Je ne sais quelle réaction se fit en moi. Je courus vers la porte ; j’ordonnai au vetturino de dételer et de s’en aller. Je rentrai ; je respirai ; je mis mon album sur une table comme pour reprendre possession de mon atelier, de mon travail et de ma liberté ; puis l’effroi de la solitude me saisit. Ces grandes murailles nues d’un atelier me serrèrent le cœur. Je retombai sur le sofa, et je me mis à pleurer, à sangloter, presque, comme un enfant qui subit une pénitence et se désole à l’aspect de la chambre qui va lui servir de prison.

Tout à coup une voix de femme qui chantait dans la rue me fit entendre les premières phrases de cet air duDon Juan de Mozart :

Vedrai, Carino
Se sei buonino,
Che bel rimedio
Ti voglio dar
.

Était-ce un rêve ? J’entendais la voix de Cécilia Boccaferri. Je l’avais entendue deux fois dans le rôle de Zerline, où elle avait une naïveté charmante, mais où elle manquait de la nuance de coquetterie nécessaire. En cet instant, il me sembla qu’elle s’adressait à moi avec une tendresse caressante qu’elle n’avait jamais eue en public, et qu’elle m’appelait avec un accent irrésistible. Je bondis vers la porte ; je m’élançai dehors : je ne trouvai que le vetturino qui dételait. Je me livrai à mille recherches minutieuses. La rue et tous les alentours étaient déserts. Il faisait à peine jour, et une bise piquante soufflait des montagnes. « Reviens demain, dis-je à mon conducteur en lui donnant un pourboire ; je ne puis partir aujourd’hui. »

Je passai vingt-quatre heures à chercher et à m’informer. Je demandais la Boccaferri, son père et Célio, au ciel et à la terre. Personne ne savait ce que je voulais dire. L’un me disait que le vieil ivrogne de Boccaferri était mort depuis dix ans ; l’autre, que ce Boccaferri n’avait jamais eu de fille ; tous, que le fils de la Floriani devait être en Angleterre, parce qu’il avait traversé Turin deux mois auparavant en disant qu’il était engagé à Londres.

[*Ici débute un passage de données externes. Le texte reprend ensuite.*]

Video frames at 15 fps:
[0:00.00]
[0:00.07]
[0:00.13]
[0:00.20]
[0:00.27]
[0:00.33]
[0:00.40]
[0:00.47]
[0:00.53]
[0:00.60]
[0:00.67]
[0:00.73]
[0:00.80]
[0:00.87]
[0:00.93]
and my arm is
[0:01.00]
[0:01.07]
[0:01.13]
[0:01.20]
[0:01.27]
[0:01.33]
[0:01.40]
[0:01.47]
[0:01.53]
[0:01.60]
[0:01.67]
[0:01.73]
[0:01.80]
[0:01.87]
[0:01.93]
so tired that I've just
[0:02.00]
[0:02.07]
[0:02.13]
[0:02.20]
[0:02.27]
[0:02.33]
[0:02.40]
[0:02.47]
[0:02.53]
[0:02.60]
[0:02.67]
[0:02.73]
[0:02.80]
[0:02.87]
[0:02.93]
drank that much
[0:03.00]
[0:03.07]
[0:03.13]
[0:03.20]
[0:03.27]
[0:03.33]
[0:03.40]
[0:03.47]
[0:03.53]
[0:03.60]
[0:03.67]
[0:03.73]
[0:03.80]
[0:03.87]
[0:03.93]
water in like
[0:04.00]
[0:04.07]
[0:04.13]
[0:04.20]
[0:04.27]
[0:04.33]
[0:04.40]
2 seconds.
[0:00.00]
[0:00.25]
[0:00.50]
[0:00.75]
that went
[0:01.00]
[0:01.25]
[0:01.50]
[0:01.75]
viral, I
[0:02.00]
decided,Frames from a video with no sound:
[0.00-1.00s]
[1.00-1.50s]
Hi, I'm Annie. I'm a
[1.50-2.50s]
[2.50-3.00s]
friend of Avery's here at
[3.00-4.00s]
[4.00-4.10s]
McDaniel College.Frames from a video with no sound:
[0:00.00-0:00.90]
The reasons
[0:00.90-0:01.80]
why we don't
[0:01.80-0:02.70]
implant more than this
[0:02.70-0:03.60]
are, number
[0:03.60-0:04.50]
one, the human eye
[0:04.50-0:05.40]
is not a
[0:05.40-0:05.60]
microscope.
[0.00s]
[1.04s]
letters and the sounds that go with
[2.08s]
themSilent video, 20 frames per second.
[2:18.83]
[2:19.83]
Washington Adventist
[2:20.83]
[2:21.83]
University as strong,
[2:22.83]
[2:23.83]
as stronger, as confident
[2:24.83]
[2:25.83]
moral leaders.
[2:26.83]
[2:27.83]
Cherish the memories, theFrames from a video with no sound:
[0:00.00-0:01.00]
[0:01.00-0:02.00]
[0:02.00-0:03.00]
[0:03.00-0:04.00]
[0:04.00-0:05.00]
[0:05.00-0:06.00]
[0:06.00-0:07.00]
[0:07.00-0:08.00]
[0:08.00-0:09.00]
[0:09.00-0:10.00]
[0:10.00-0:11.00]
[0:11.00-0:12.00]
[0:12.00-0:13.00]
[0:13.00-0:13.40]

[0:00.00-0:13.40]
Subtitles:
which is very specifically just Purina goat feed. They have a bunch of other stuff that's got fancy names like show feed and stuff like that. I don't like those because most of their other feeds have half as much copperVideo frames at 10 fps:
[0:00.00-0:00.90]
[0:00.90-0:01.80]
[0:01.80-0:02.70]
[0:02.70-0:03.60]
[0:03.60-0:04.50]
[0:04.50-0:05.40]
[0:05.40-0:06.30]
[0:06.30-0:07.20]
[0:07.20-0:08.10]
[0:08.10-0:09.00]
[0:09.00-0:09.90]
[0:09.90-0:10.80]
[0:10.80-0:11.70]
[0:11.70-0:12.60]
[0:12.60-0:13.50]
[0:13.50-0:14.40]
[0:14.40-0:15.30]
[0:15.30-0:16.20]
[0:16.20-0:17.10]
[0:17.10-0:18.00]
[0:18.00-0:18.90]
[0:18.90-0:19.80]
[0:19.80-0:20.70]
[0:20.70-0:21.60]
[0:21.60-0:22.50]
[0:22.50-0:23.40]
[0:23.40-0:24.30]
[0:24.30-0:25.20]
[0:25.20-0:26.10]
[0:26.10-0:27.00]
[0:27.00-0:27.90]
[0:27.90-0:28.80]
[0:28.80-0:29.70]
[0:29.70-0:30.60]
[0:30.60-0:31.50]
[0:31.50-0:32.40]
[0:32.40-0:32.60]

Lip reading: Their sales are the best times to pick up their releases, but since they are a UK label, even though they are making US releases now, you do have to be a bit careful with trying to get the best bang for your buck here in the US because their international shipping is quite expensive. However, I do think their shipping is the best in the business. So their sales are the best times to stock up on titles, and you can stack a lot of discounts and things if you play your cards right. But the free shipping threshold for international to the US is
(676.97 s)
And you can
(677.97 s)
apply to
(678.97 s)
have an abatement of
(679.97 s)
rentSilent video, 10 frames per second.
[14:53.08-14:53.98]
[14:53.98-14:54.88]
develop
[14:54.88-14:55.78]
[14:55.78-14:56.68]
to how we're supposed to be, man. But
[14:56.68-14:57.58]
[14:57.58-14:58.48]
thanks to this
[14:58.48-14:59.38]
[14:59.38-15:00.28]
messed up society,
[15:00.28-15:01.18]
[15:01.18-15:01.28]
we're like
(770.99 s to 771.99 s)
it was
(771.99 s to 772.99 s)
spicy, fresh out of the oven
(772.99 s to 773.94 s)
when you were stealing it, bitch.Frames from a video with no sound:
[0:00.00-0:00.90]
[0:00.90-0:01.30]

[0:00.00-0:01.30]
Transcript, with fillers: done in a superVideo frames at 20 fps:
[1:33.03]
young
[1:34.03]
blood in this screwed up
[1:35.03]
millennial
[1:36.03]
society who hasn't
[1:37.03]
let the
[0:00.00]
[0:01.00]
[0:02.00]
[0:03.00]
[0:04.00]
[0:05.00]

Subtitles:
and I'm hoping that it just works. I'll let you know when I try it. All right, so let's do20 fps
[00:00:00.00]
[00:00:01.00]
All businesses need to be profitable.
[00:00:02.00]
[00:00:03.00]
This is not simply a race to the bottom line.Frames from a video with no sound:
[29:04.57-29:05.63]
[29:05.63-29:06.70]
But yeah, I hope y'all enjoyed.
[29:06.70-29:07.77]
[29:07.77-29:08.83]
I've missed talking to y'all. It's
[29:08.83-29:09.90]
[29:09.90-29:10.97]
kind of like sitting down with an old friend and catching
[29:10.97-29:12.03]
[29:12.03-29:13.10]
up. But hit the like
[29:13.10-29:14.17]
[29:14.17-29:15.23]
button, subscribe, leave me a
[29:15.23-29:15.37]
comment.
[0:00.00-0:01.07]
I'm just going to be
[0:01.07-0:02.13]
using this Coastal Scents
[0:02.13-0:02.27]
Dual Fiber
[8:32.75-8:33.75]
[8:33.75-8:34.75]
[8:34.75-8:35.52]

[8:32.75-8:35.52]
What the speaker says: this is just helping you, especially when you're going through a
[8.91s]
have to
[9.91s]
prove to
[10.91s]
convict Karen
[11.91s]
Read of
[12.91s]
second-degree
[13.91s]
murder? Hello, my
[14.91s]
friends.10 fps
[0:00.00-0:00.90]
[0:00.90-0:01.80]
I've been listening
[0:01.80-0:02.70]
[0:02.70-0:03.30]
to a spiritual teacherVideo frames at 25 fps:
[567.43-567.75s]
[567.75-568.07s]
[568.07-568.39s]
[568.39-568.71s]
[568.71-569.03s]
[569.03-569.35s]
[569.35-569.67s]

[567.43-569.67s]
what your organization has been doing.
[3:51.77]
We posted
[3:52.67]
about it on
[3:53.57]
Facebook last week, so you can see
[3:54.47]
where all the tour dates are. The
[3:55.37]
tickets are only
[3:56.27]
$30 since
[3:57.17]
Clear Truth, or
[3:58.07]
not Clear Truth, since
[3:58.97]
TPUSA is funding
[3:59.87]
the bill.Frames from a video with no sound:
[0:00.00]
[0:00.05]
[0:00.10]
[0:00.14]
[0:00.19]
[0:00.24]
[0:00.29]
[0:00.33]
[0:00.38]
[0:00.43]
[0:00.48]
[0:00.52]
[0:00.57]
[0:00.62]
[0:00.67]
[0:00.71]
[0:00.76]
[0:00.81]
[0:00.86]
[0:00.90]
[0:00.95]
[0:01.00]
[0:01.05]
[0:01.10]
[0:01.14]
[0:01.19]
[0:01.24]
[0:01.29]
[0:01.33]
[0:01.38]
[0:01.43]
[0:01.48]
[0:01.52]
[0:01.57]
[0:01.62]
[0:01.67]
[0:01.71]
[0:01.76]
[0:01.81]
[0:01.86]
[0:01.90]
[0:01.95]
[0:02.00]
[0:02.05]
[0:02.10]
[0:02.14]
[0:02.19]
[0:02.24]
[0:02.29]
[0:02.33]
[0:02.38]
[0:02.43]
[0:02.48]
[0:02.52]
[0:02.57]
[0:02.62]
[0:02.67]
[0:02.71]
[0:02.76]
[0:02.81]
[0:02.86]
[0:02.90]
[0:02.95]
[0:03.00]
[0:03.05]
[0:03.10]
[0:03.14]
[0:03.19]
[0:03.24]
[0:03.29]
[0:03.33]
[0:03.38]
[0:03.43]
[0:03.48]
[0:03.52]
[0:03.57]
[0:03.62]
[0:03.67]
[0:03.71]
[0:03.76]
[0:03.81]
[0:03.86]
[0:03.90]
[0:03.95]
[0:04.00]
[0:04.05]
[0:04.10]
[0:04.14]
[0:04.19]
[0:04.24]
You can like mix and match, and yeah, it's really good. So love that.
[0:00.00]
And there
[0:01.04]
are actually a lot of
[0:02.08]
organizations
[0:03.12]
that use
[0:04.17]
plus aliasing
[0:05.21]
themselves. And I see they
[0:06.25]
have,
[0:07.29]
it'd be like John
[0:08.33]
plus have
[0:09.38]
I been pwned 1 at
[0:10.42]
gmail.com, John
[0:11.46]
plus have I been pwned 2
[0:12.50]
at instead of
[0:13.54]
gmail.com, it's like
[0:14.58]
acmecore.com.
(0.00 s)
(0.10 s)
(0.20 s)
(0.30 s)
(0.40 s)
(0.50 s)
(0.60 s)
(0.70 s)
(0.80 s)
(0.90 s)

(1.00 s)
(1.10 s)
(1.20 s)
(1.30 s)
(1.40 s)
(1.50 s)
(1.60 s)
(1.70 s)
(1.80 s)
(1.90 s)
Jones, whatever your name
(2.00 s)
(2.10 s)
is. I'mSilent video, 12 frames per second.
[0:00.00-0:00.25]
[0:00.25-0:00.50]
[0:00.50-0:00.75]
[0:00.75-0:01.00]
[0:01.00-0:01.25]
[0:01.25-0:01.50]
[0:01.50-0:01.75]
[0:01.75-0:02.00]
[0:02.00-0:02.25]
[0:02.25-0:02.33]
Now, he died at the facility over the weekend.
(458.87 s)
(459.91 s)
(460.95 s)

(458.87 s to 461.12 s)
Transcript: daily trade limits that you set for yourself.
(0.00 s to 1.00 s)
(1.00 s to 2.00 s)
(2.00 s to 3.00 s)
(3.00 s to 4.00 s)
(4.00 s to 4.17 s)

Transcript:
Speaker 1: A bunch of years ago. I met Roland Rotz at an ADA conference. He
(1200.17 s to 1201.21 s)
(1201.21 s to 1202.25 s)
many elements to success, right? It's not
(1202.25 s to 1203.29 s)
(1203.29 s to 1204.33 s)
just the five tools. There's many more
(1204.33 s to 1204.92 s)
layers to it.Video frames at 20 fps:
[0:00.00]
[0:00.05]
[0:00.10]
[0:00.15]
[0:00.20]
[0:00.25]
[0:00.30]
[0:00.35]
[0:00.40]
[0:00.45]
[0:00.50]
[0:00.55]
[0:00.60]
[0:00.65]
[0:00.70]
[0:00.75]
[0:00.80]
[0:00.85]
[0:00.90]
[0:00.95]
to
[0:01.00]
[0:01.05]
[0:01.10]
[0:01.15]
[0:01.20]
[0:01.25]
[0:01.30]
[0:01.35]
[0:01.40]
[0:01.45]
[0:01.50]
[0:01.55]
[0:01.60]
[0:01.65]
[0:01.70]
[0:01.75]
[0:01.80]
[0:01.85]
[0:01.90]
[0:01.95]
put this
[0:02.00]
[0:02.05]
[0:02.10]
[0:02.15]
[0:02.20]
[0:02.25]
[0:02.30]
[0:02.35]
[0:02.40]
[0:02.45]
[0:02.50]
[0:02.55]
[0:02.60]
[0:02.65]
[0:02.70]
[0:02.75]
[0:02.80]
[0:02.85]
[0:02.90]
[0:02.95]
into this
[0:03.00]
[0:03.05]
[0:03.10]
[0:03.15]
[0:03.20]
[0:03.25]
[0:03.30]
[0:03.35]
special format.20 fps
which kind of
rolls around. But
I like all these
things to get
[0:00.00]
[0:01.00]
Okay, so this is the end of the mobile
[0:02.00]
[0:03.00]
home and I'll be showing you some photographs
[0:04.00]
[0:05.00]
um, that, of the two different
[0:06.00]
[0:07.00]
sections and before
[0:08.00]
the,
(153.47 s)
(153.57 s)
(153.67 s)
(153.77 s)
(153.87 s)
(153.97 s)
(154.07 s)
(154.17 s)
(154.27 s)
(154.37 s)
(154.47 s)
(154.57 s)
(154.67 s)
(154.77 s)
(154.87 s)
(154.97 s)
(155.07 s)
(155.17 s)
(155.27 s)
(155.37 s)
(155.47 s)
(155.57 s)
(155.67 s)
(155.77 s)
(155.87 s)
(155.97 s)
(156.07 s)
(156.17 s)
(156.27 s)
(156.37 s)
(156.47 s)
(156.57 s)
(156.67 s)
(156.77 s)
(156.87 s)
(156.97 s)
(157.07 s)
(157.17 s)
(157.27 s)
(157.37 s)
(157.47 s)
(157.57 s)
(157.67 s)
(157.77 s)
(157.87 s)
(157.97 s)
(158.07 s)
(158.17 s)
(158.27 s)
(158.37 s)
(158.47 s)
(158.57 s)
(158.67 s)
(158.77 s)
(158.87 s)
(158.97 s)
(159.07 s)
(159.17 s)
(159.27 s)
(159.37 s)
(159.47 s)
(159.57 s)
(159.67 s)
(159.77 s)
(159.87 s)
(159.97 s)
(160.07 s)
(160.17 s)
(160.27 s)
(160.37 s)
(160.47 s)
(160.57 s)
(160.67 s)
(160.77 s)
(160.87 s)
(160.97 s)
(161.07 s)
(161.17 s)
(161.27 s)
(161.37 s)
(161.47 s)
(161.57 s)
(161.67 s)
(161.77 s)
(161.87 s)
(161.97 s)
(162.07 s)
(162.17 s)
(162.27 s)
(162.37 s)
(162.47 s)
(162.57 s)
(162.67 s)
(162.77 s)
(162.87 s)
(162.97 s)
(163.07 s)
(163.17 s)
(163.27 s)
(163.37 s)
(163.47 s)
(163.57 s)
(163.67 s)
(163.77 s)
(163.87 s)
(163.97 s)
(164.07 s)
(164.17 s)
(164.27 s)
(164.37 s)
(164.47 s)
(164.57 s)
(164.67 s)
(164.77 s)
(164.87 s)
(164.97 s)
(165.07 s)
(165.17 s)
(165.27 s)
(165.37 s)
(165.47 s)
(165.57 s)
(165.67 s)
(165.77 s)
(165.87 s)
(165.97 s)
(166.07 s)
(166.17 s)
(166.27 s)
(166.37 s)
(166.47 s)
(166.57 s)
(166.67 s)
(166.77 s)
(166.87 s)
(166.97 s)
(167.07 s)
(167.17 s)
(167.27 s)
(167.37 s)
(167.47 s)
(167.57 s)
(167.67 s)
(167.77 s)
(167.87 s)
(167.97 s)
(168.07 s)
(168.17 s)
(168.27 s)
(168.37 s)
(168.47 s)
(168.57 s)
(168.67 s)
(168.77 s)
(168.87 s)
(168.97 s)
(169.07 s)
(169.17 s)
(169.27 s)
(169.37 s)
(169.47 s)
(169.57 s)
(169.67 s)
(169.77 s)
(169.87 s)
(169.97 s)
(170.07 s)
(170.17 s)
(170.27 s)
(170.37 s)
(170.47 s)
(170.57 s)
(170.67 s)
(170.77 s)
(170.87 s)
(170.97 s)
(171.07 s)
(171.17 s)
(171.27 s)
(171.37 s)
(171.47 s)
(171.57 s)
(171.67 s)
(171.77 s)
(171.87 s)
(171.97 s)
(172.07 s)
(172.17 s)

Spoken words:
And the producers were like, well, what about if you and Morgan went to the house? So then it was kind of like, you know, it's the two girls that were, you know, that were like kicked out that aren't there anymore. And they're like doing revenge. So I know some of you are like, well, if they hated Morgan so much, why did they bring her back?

Je me dis que j’avais eu une hallucination, que ce n’était pas la voix de Cécilia qui m’avait chanté ces quatre vers beaucoup trop tendres pour elle ; mais pendant ces vingt-quatre heures, mon émotion avait changé d’objet ; la duchesse avait perdu son empire sur mon imagination. Au point du jour, le brave vetturino était à ma porte comme la veille. Cette fois, je ne le fis pas attendre. Je chargeai moi-même mes effets ; je m’installai dans son frêle legno (c’est comme on dirait à Paris un sapin), et je lui ordonnai de marcher vers l’ouest.

— Eh quoi ! Seigneurie, ce n’est pas la route de Milan !

— Je le sais bien ; je ne vais plus à Milan.

— Alors, mon maître, dites-moi où nous allons.

— Où tu voudras, mon ami ; allons le plus loin possible, du côté opposé à Milan.

— Je vous mènerais à Paris avec ces chevaux-là ; mais encore voudrais-je savoir si c’est à Paris ou à Rome qu’il faut aller.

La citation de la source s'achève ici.